After lunch, he went forward to the moon pool to look at the starship. Several people were always doing that. He saw three or four of the new men staring at it as if they couldn’t believe their eyes. Had anyone briefed them on the true story till they got to Midway, or had they signed up like him, thinking they were going after the sunken Russian submarine?
One of the strangers came over to him and held out his hand. “Hi. I’m John Rogers. I’m John Rogers here, anyway,” he said. He was about forty, suntanned and fit, and had a disarming smile. “I’m the new doctor.”
“Nice to meet you. I’m Jerry Steinberg. Like you say, that’s who I am here, I mean. I do oceanography and stuff.” Even with somebody who was here, Jerry watched what he said. Sure as hell, the CIA had indoctrinated him whether it meant to or not.
Rogers pointed down at Humpty Dumpty. “That’s the most astonishing thing I’ve ever seen in my life.”

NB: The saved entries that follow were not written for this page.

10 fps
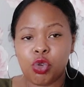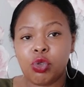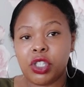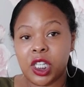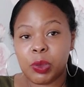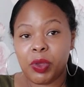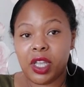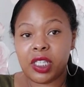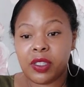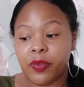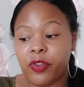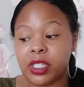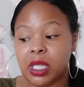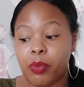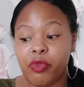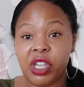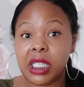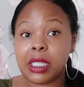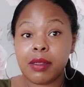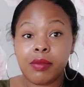drawn to this person for some
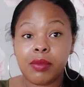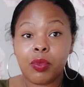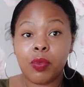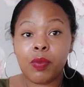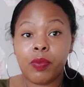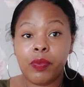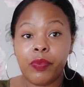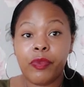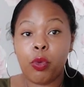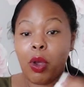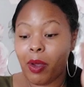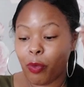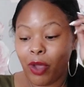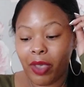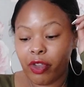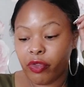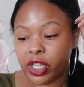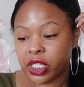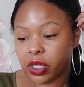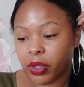reason, for whatever
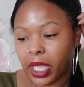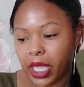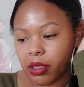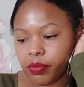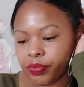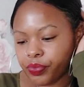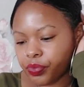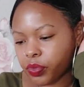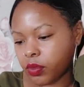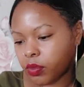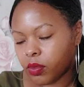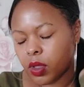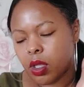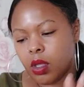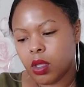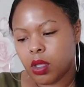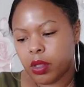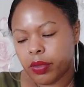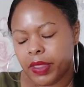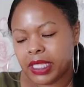reason, okay?
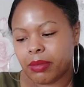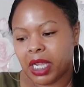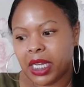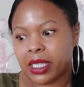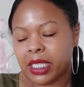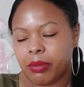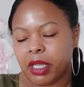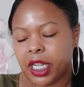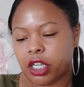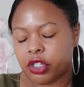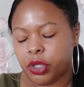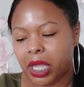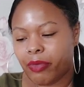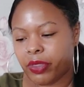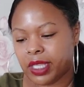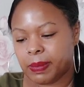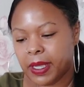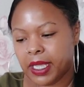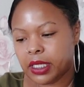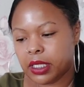There's some kind of deep connection you have with this
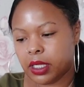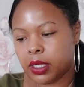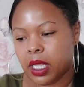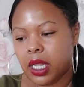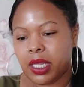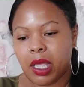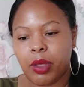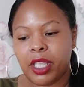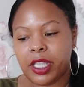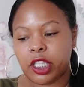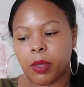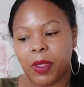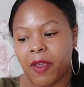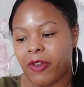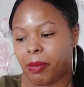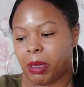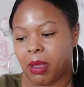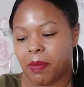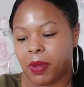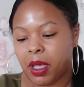person. Now, this could be a family
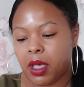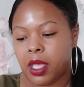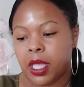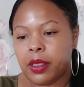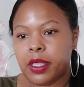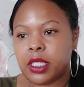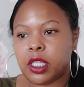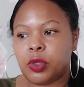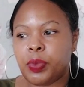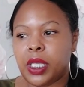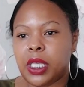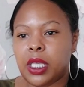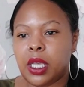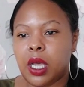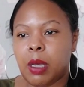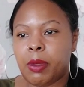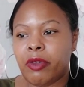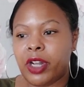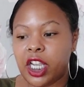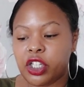member, this could be
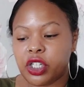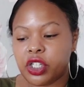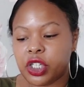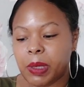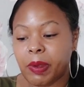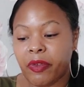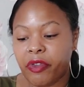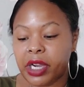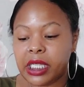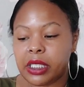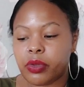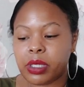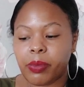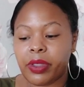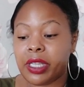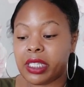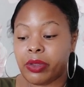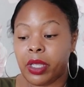a relationship, a friend or something.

“I said the same thing. Everybody does,” Jerry said.
“I believe it. What else can you say? Did I hear right? Did somebody really smart figure out how to get in there without blowing it up?”
“Somebody really smart? Nah.” Jerry shook his head. “Matter of fact, it was me.”
“You’re kidding!” the doctor exclaimed. Jerry shook his head again. He knew he didn’t look like much: a longhair with a beard, dressed the way he would have been on campus, with a T-shirt, bell-bottom jeans, and his sadly scruffy Blue Tips. John Rogers went on, “That’s wonderful! How did you ever do it?”
“I got lucky,” Jerry answered, and told again about the Tolkien connection. He wondered if he’d be telling the same story, maybe in the same words, at conferences fifty years from now. He also wondered if he’d ever be able to tell it to people not cleared to hear it.
“You know, I’d tell you you were making that up if I heard it anywhere else,” Dr. Rogers said. “When I look at that”—he nodded down toward Humpty Dumpty—“I believe you. Nothing seems impossible right now.”
“No kidding! If we can figure out even a little bit of what whoever made that can do, the world won’t be the same,” Jerry said.
“Just seeing it there makes the world not the same,” Rogers said. “It tells us this isn’t the only world with life on it. That’s got to be the biggest news since Columbus got back to Spain with word of the New World.”
“Bigger, I bet, but yeah,” Jerry said, thinking, Columbus again! Next year, NASA planned to launch two Viking probes to Mars to see if life existed on the red planet. Those Vikings would try to learn whether Earth was unique in the universe or life sprang up whenever it got the chance. There in the moon pool lay the answer, shining as if scraped from the inside of a pearl oyster’s shell.